- [The problem]: Having located the line with "[0:02.00-0:03.00]", repeat it and all remaining lines of the records exactly. Pictures do not belong in the answer.

- [Supplied data]:
---

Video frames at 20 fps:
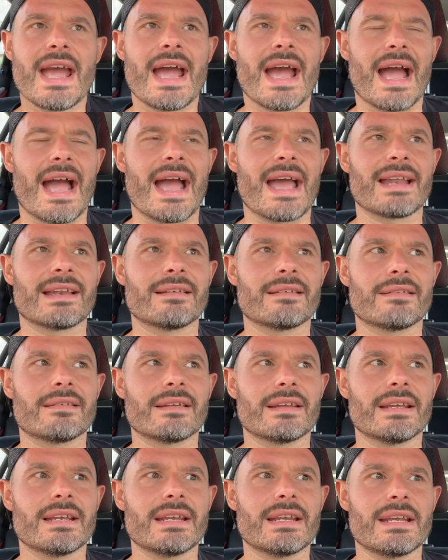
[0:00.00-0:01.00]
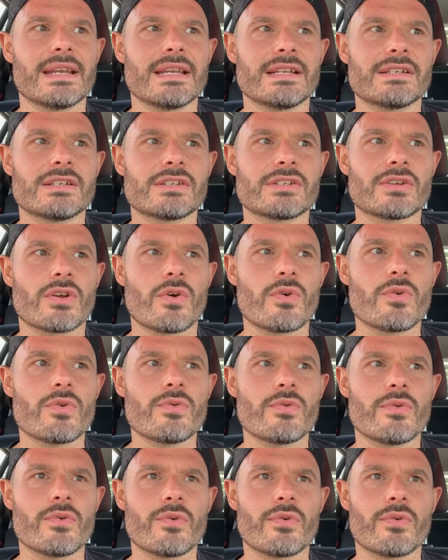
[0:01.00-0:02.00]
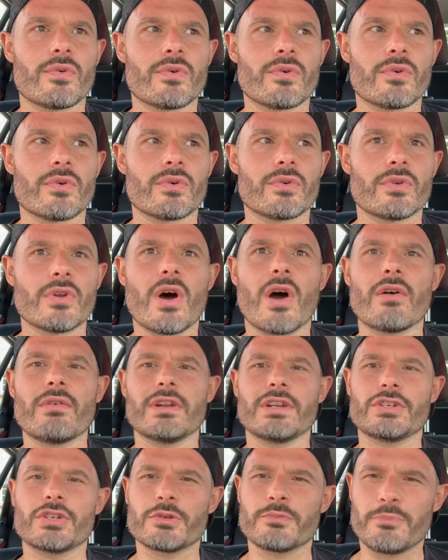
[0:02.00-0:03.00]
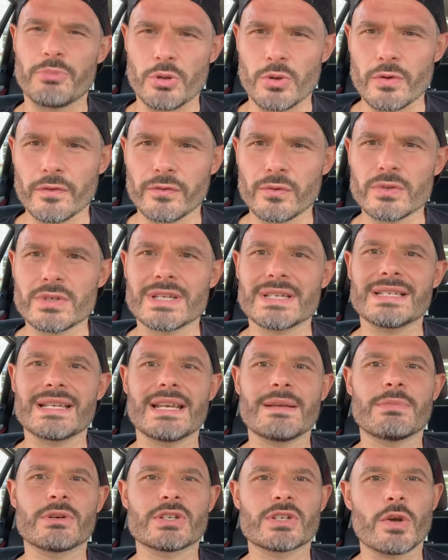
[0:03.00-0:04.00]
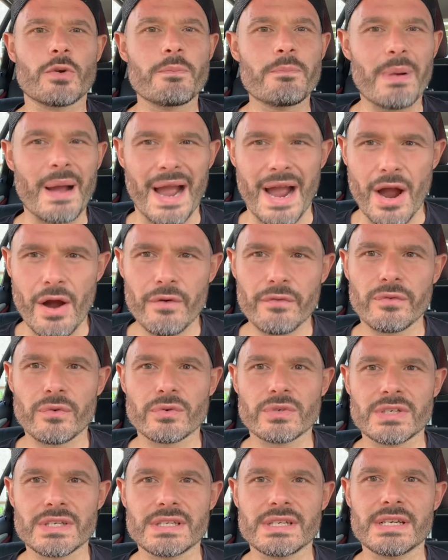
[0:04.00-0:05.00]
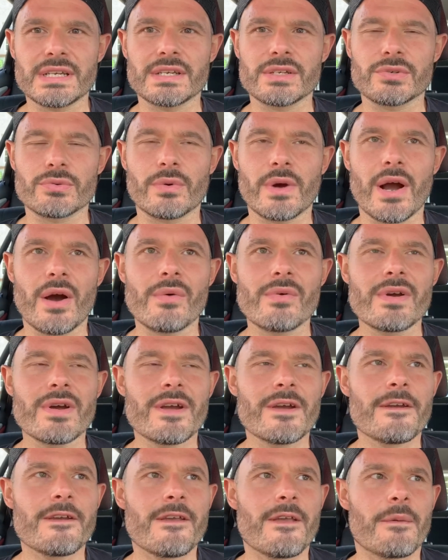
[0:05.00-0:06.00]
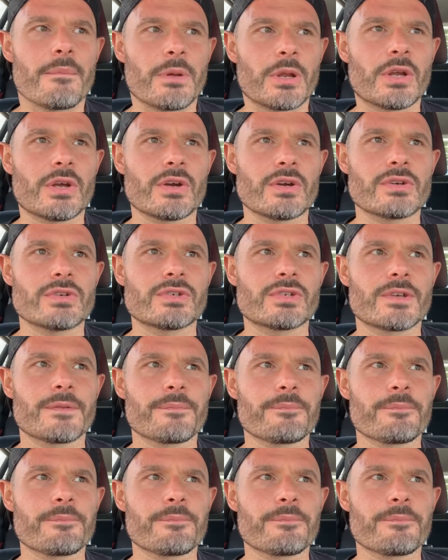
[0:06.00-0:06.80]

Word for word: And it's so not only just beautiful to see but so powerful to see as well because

---

- [The answer]:
[0:02.00-0:03.00]
[0:03.00-0:04.00]
[0:04.00-0:05.00]
[0:05.00-0:06.00]
[0:06.00-0:06.80]

Word for word: And it's so not only just beautiful to see but so powerful to see as well because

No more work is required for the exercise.